Georgia man's death sentence changed to life in prison
Two hours before his scheduled execution Thursday, the Georgia Board of Pardons and Paroles commuted the death sentence of Samuel David Crowe, his lawyer said.
Crowe was convicted in 1988 of murdering Joseph V. Pala, the retail manager at Wicks Lumber Company in Douglas County. Crowe admitted to the crime.
The board's ruling means Crowe's sentence will be changed to life without the possibility of parole. The board did not give a reason for its decision.
When attorney Ann Fort called Crowe with the news, he was quiet.
"He was really shocked and relieved but very somber about it. He takes very seriously the deep harm that he caused when he committed this crime," she said.

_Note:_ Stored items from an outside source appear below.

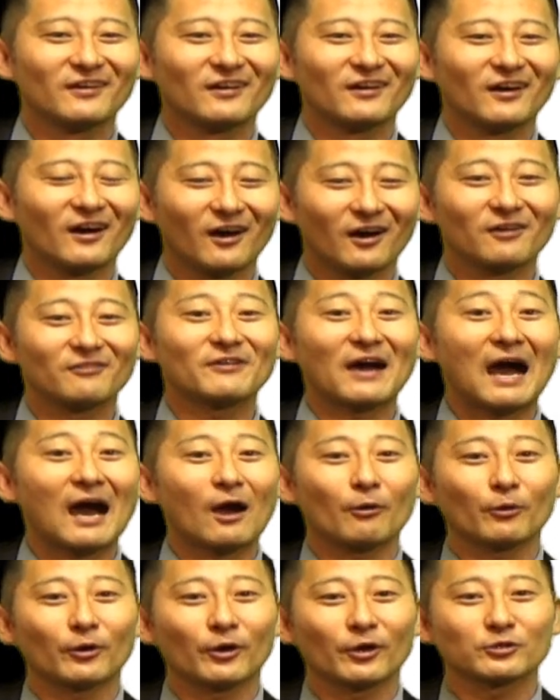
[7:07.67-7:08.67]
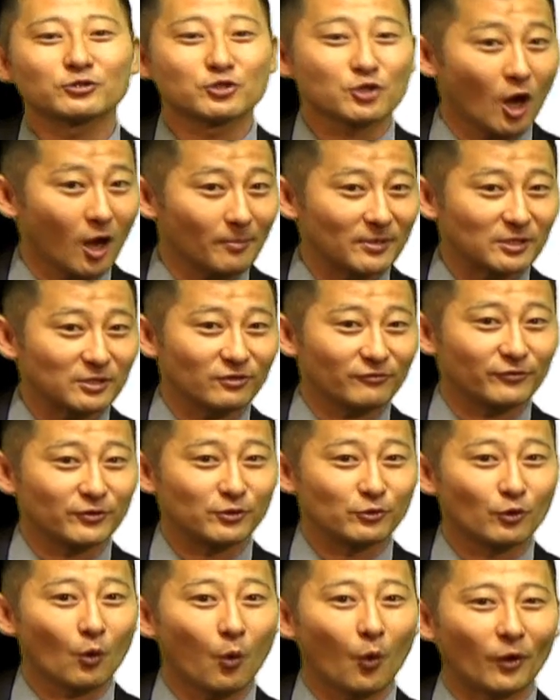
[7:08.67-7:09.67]
of our job interview
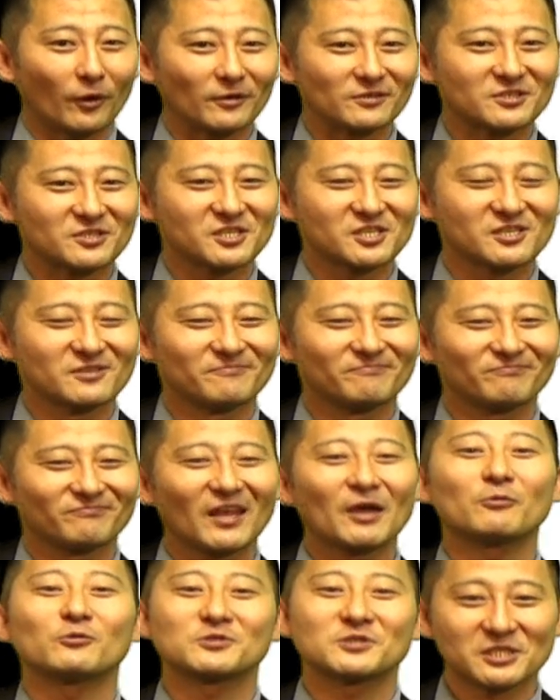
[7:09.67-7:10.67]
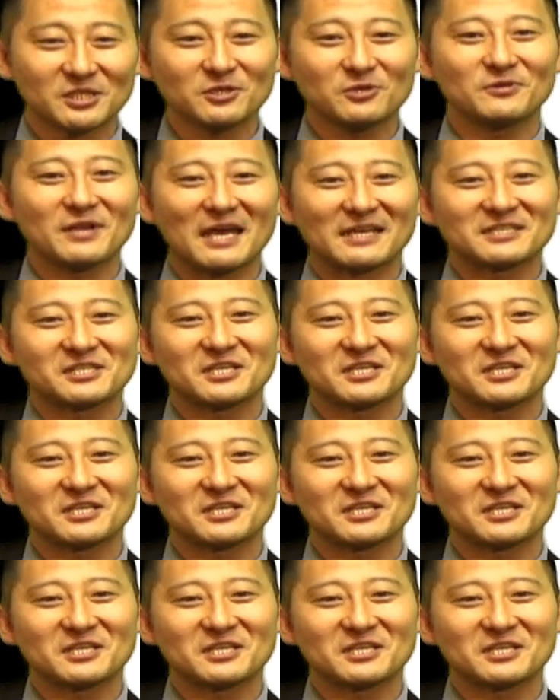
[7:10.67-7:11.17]
course. And we'll see you next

Crowe had a cocaine habit that his attorney says he kicked in prison. He spent his time behind bars counseling other inmates, teaching some of them to read and writing to people outside of prison who had drug habits. "He didn't want them to go down the path he did," Fort said.
As for the Pala family, they are devastated. The Atlanta Journal-Constitution reported that Pala's widow, Fran Pala, and his daughter, Lisa Pala-Hansen, were too upset to address the parole board. A representative spoke to the board on their behalf, the newspaper said.
Crowe had been scheduled to be executed by injection at 7 p.m. ET Thursday at Georgia Diagnostic and Classification Prison in Jackson, 45 minutes south of Atlanta.
He would have been the 19th inmate in Georgia executed by injection.
William Earl Lynd was executed by injection the first week in May. He was the first inmate to die in the state since September, when the U.S. Supreme Court agreed to consider whether the three-drug combination represented cruel and unusual punishment.
Lynd was convicted of murdering his ex-girlfriend in 1988.
The U.S. Supreme Court had effectively halted all executions in the country last September, when it agreed to consider whether the three-drug combination used by most states violated the constitutional ban on cruel and unusual punishment.
Death penalty opponents have argued that if inmates are not given enough anesthetic, they could be conscious enough to suffer excruciating pain without being able to express it because of the paralyzer.
Their claims are supported by medical studies.
Of the 24 death sentences the Georgia board has considered, Crowe's is the third it has commuted.
Also this week, Mississippi executed murderer Earl Wesley Berry by lethal injection. Berry confessed to abducting Mary Bounds in 1987, beating her to death and then dumping her body in a rural road. The courts rejected Berry's attorneys' arguments that he should be spared because he was mentally retarded.